#### Directions:
Drop the images. Copy every line below character for character.

#### Records for the task:

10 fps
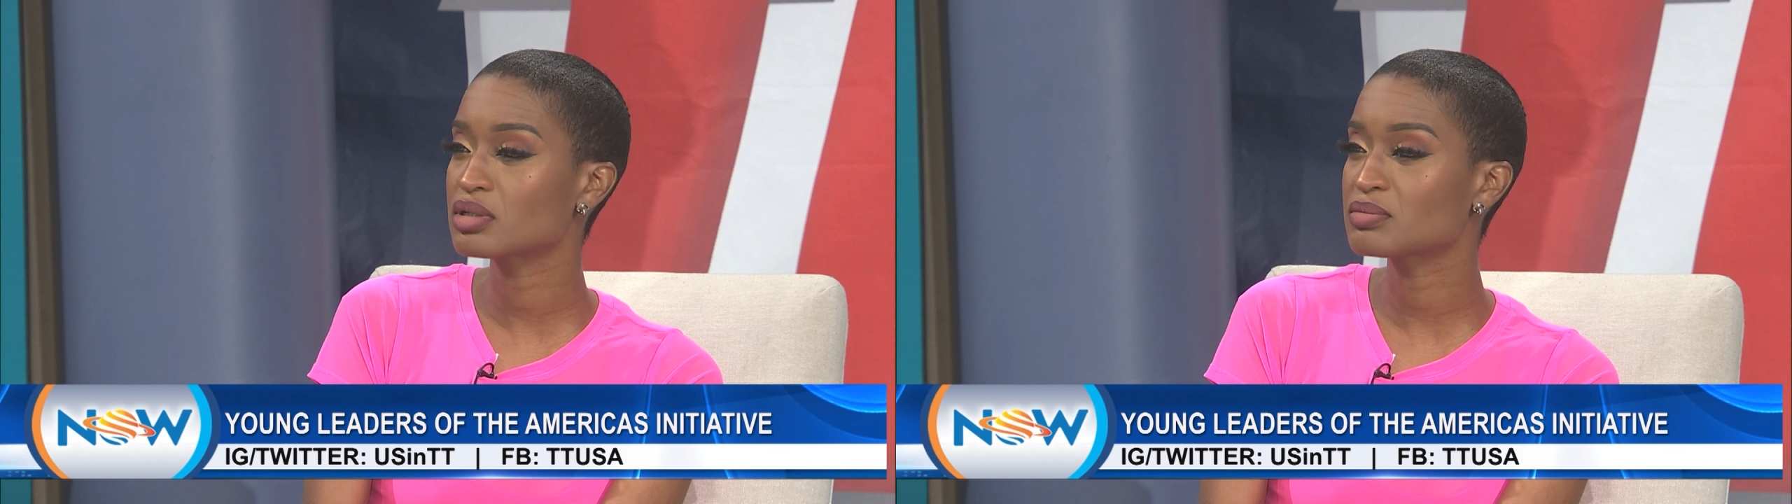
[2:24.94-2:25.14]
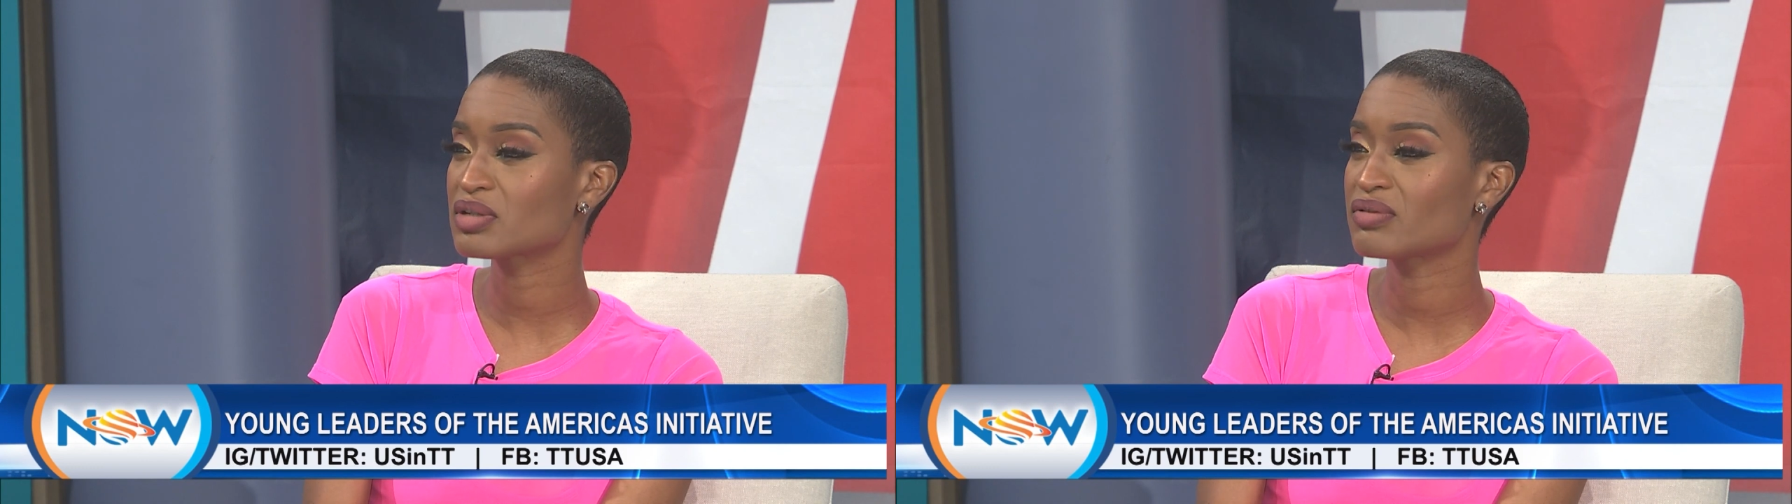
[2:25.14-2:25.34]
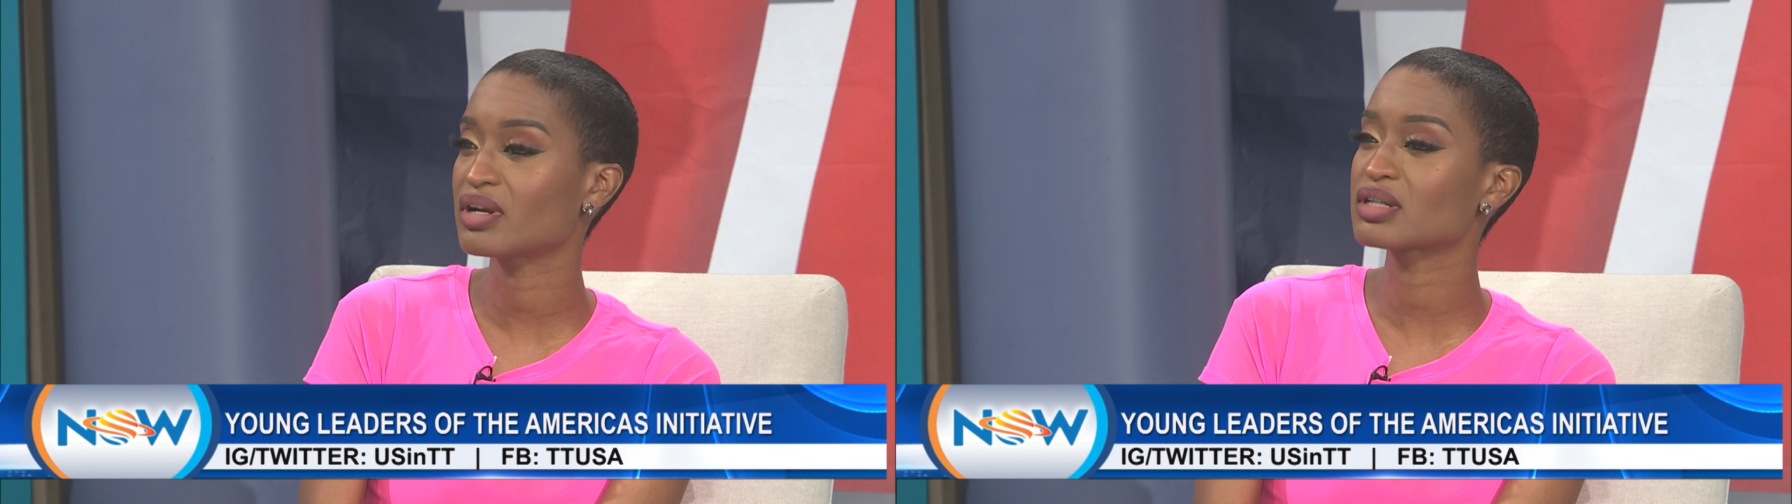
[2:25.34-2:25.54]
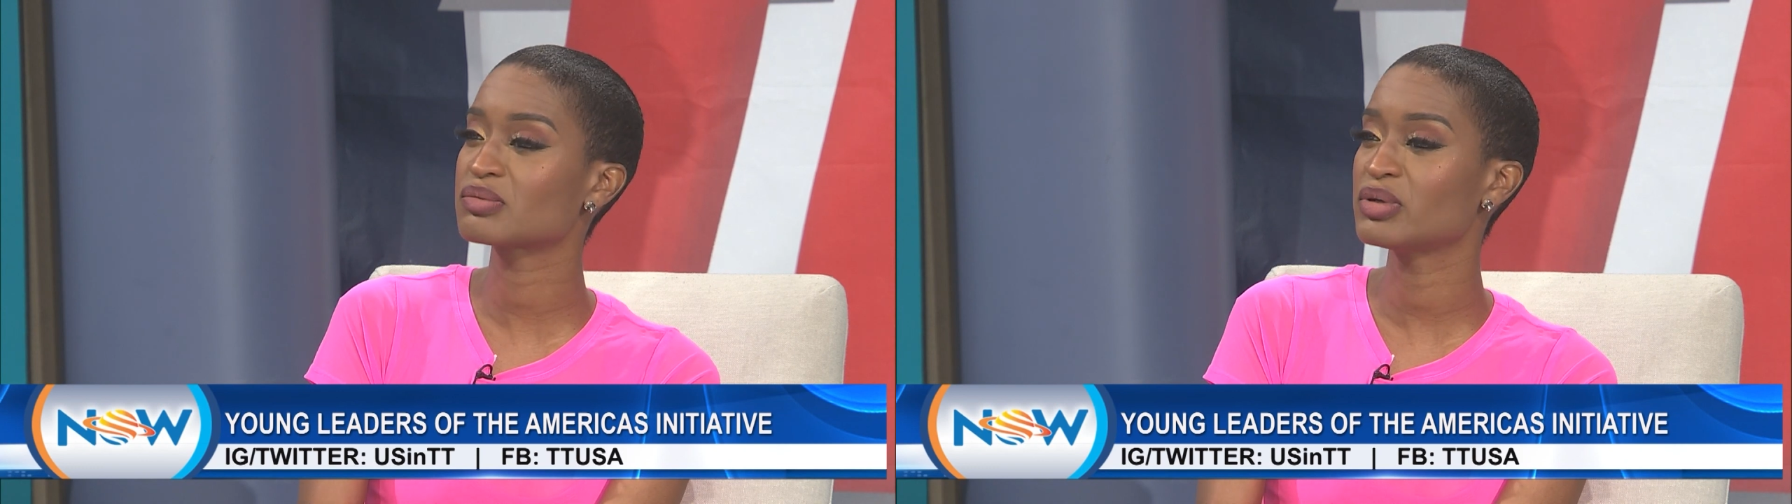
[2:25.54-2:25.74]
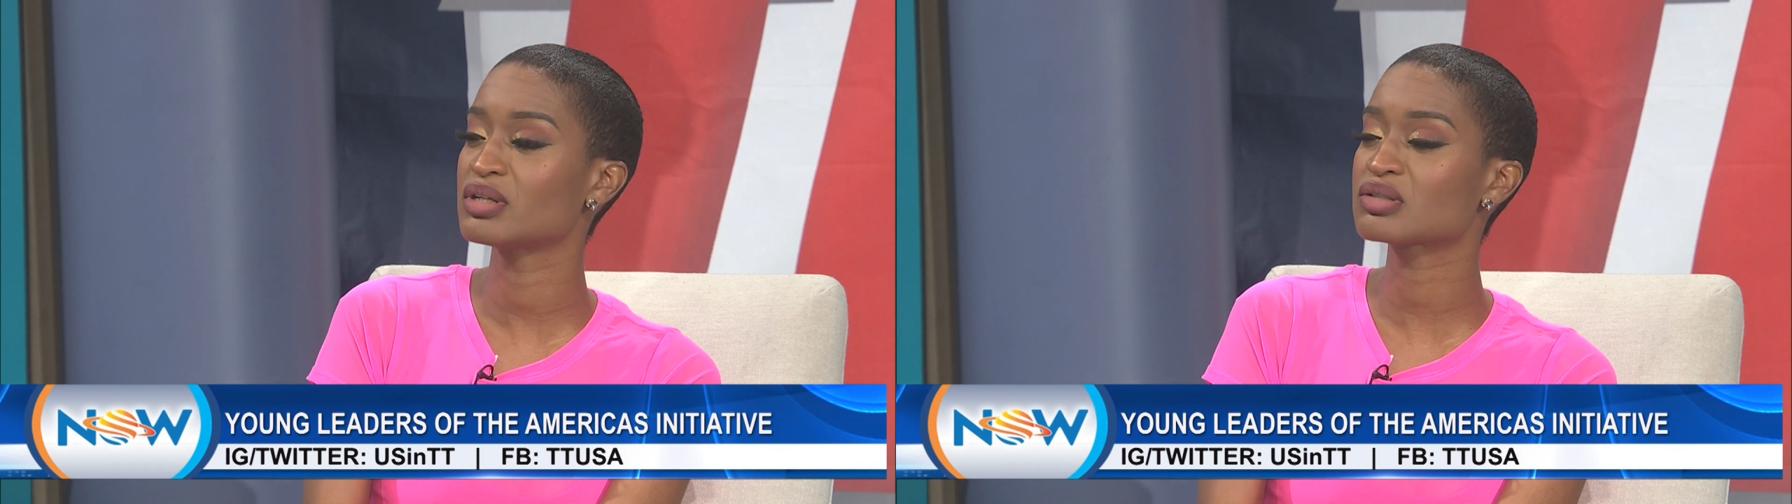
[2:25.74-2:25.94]
in terms of their
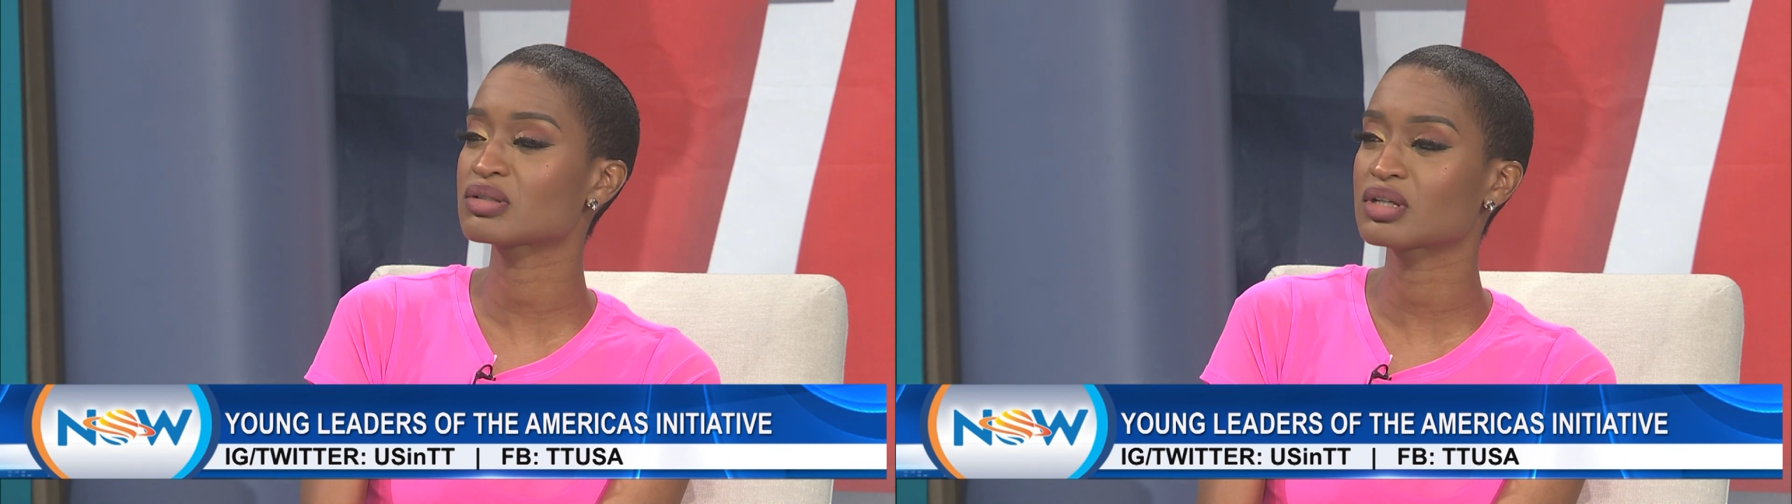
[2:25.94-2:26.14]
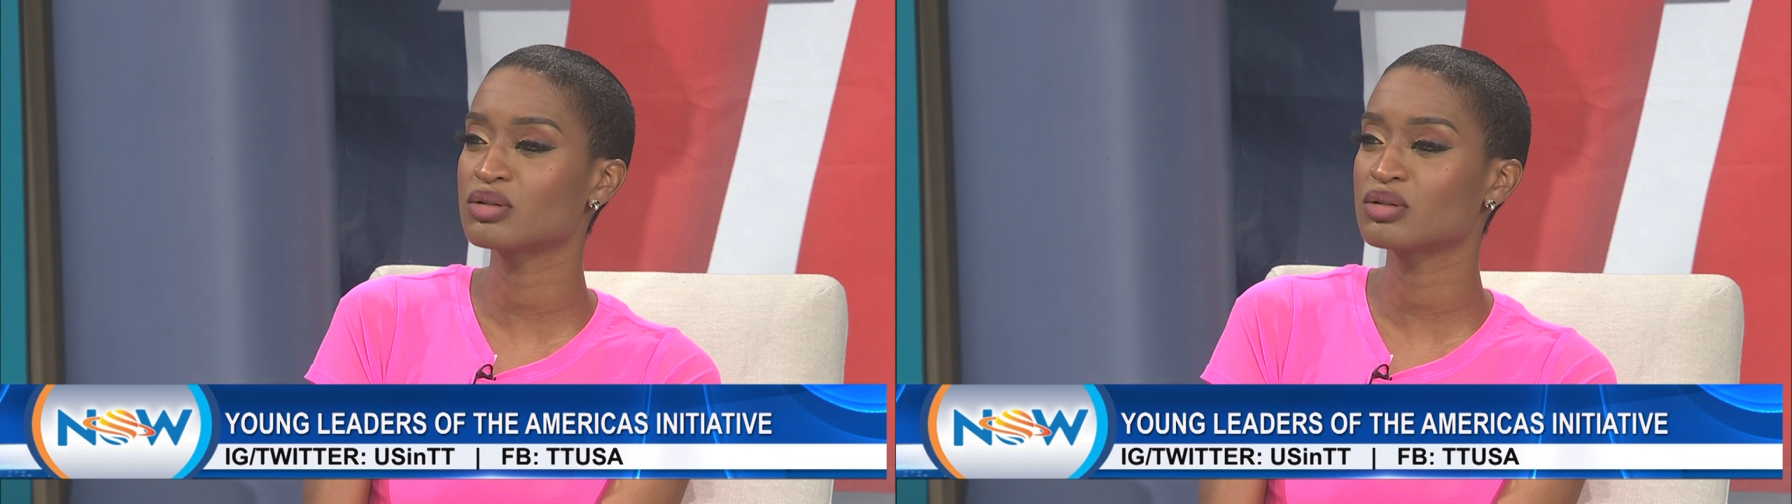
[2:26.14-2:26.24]
experience,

#### Task answer:
10 fps
[2:24.94-2:25.14]
[2:25.14-2:25.34]
[2:25.34-2:25.54]
[2:25.54-2:25.74]
[2:25.74-2:25.94]
in terms of their
[2:25.94-2:26.14]
[2:26.14-2:26.24]
experience,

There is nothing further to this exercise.